Top of Given entries

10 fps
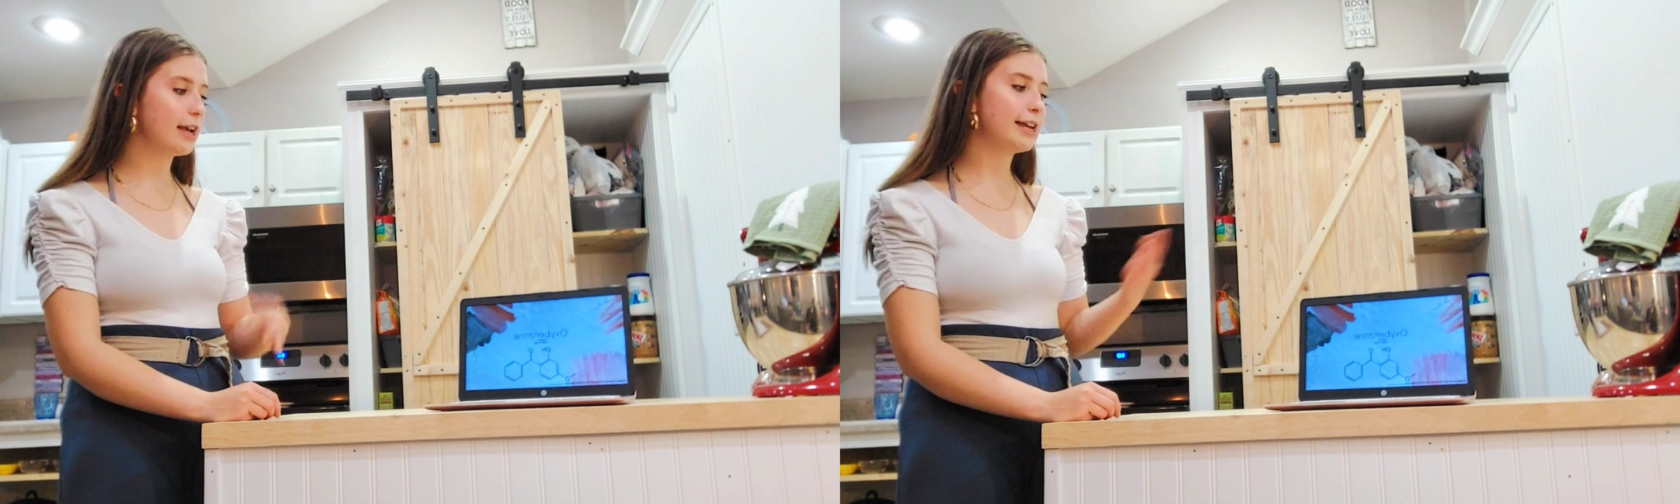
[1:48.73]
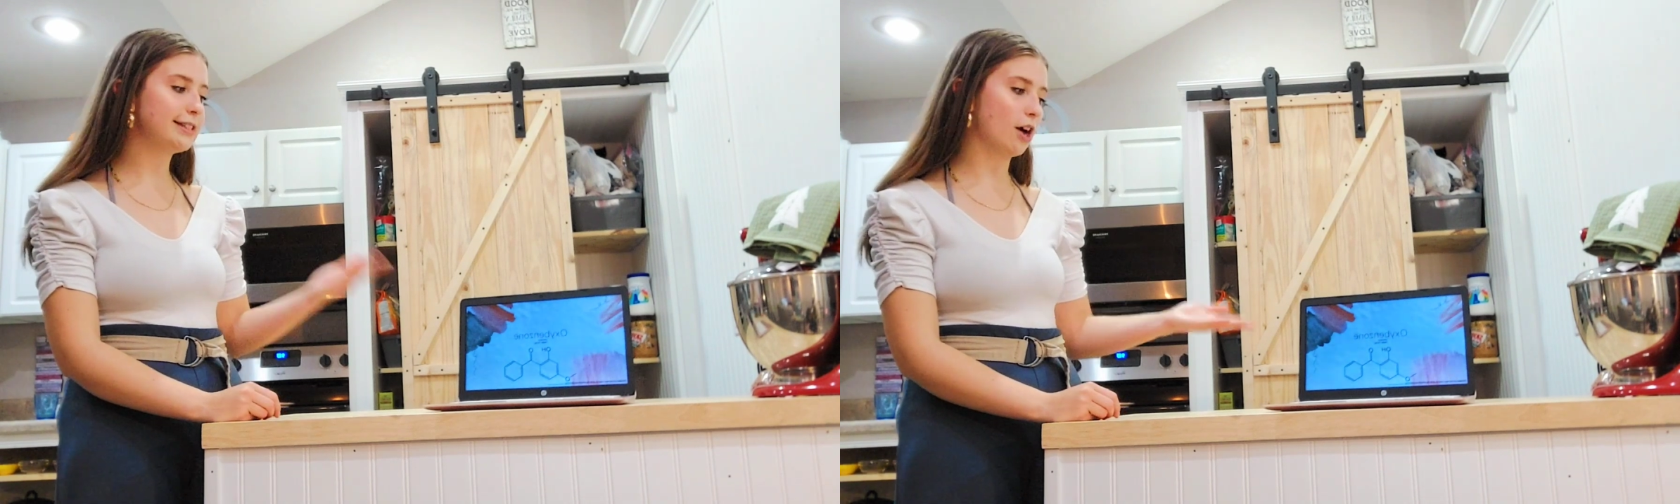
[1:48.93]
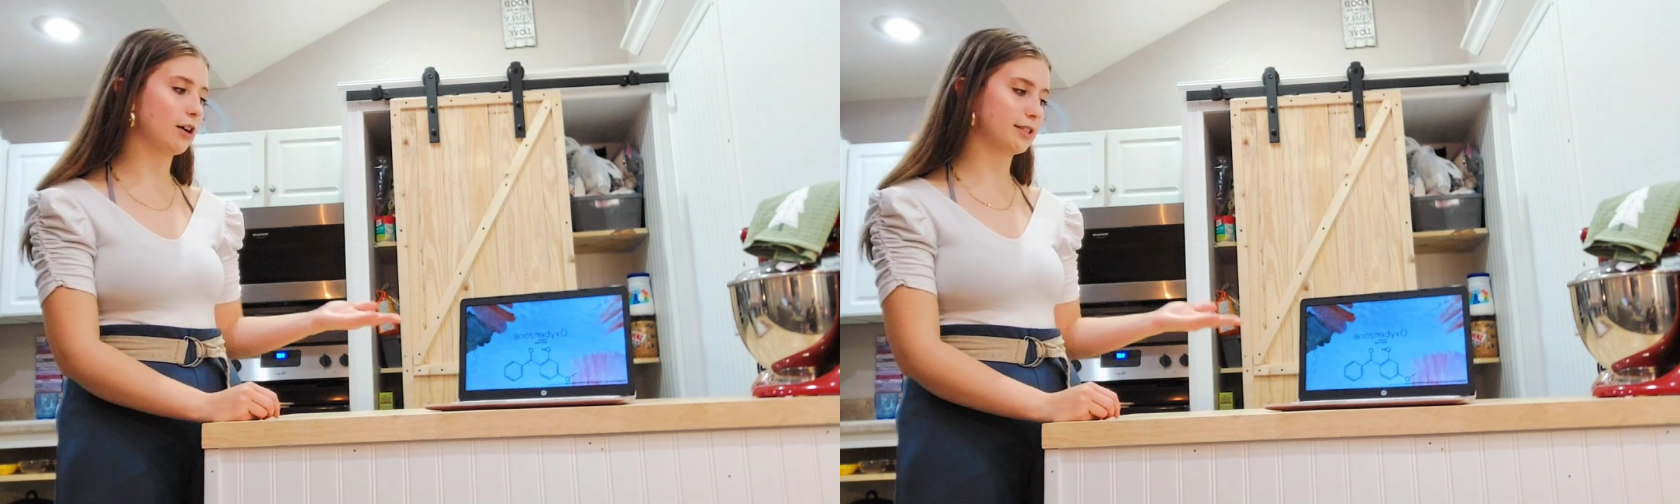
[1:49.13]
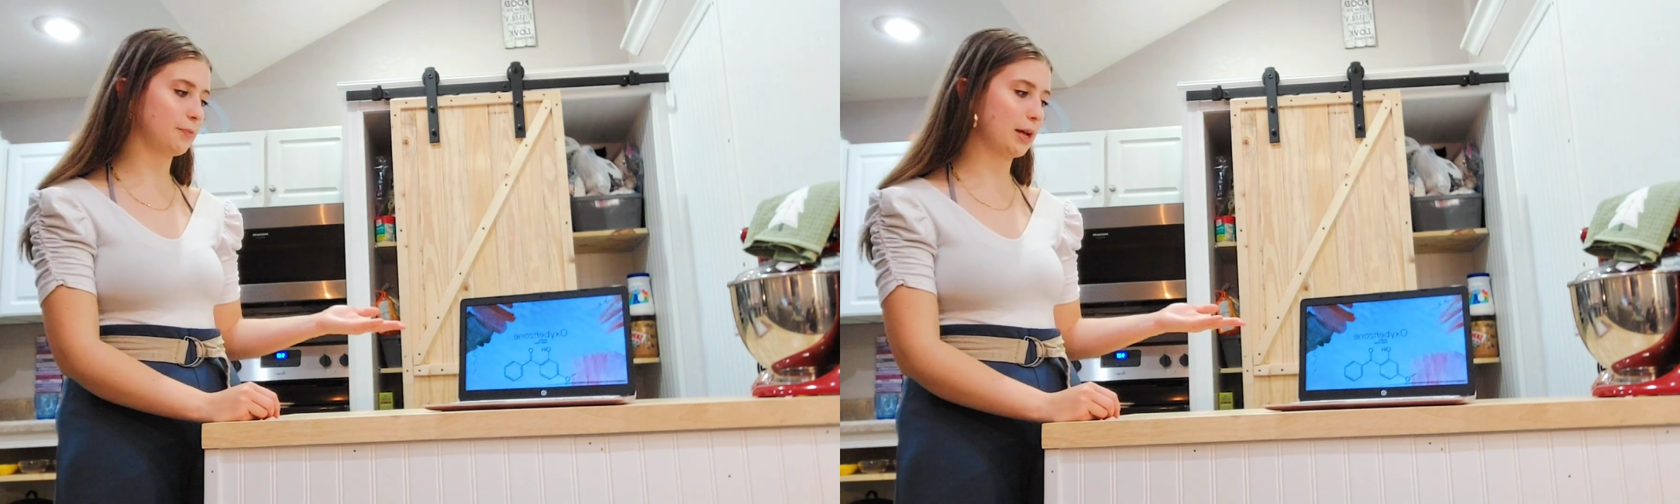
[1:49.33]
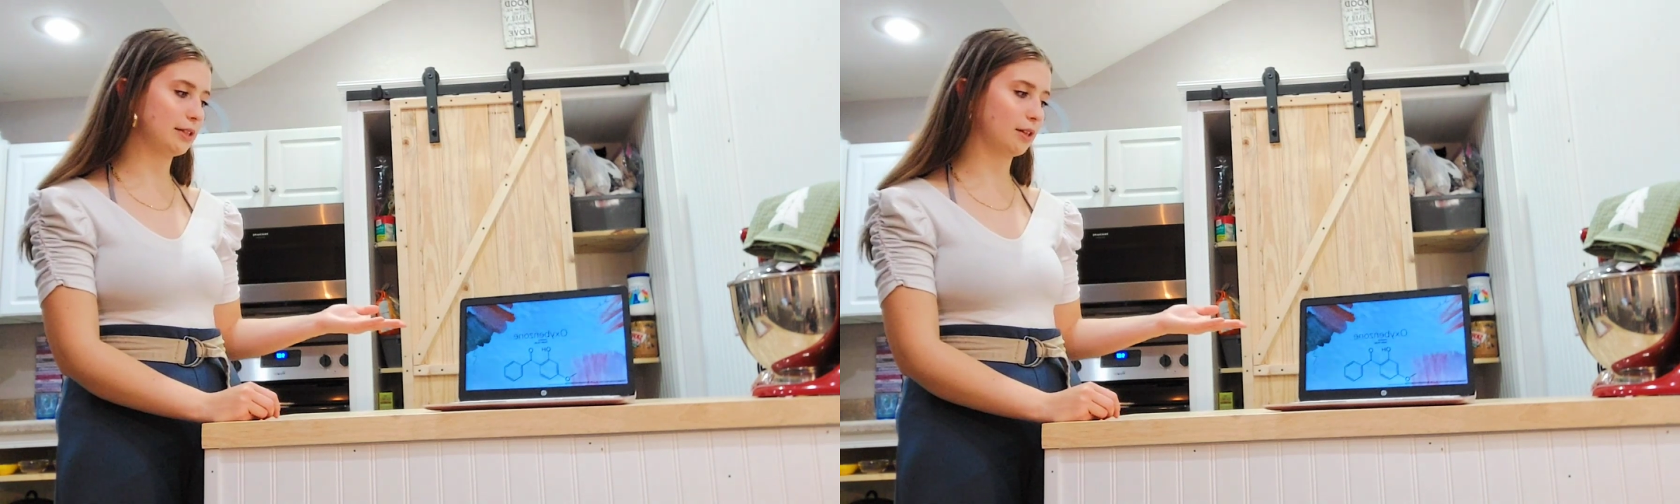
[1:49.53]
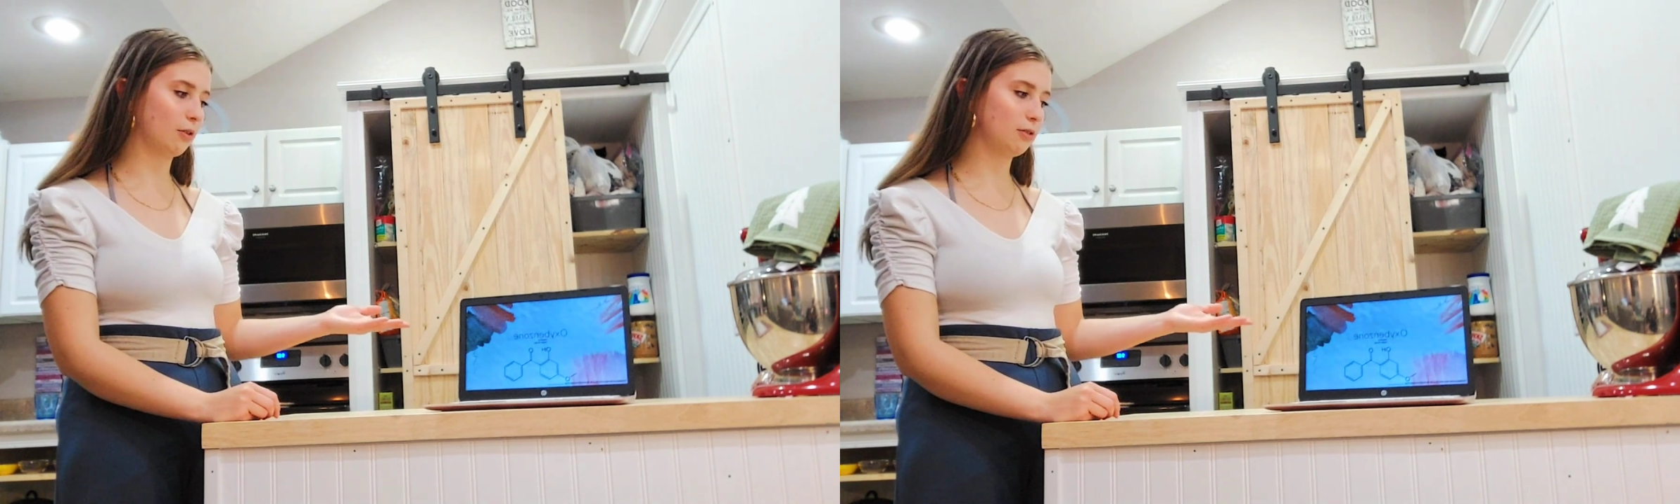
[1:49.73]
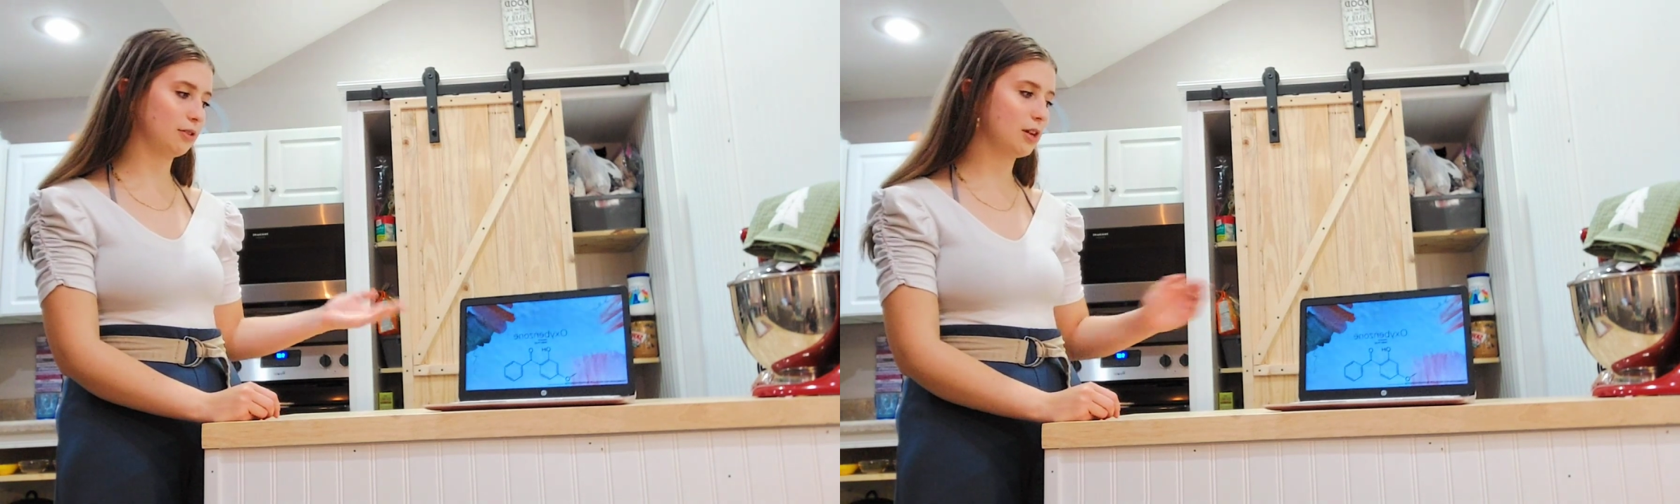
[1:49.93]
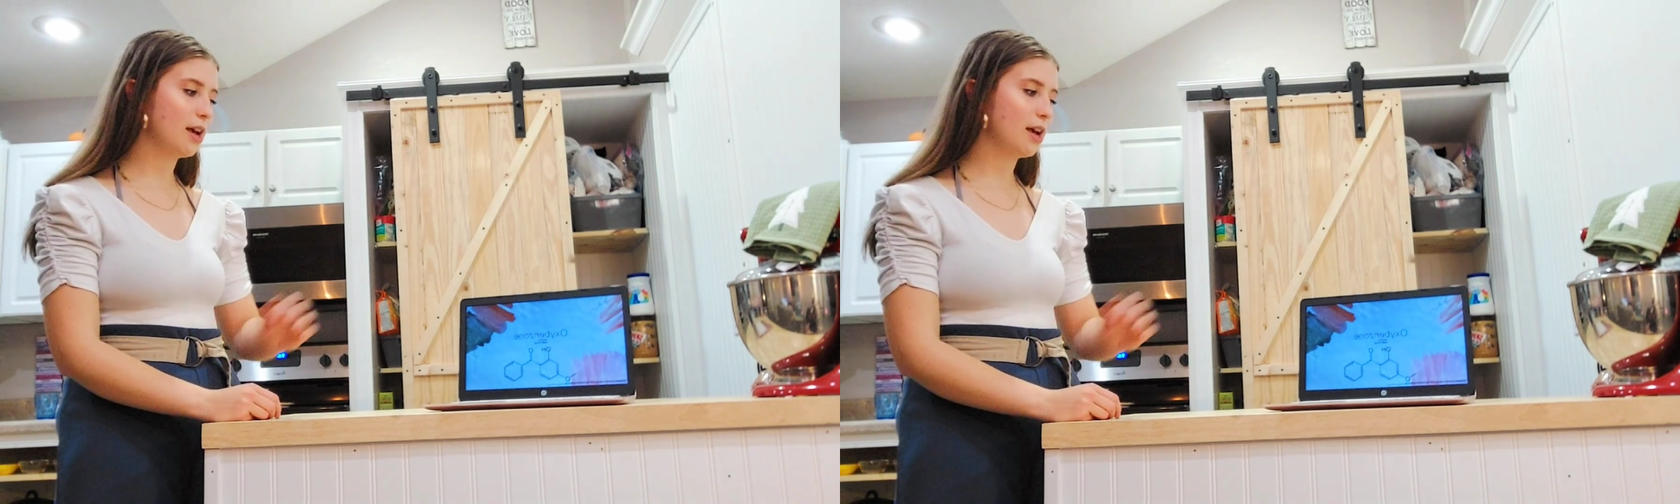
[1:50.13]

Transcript: is oxybenzone.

Bottom of Given entries

• **Instructions for the task**: All the lines above are to be given again exactly as they read, with the pictures removed.

• **Response to this exercise**:
10 fps
[1:48.73]
[1:48.93]
[1:49.13]
[1:49.33]
[1:49.53]
[1:49.73]
[1:49.93]
[1:50.13]

Transcript: is oxybenzone.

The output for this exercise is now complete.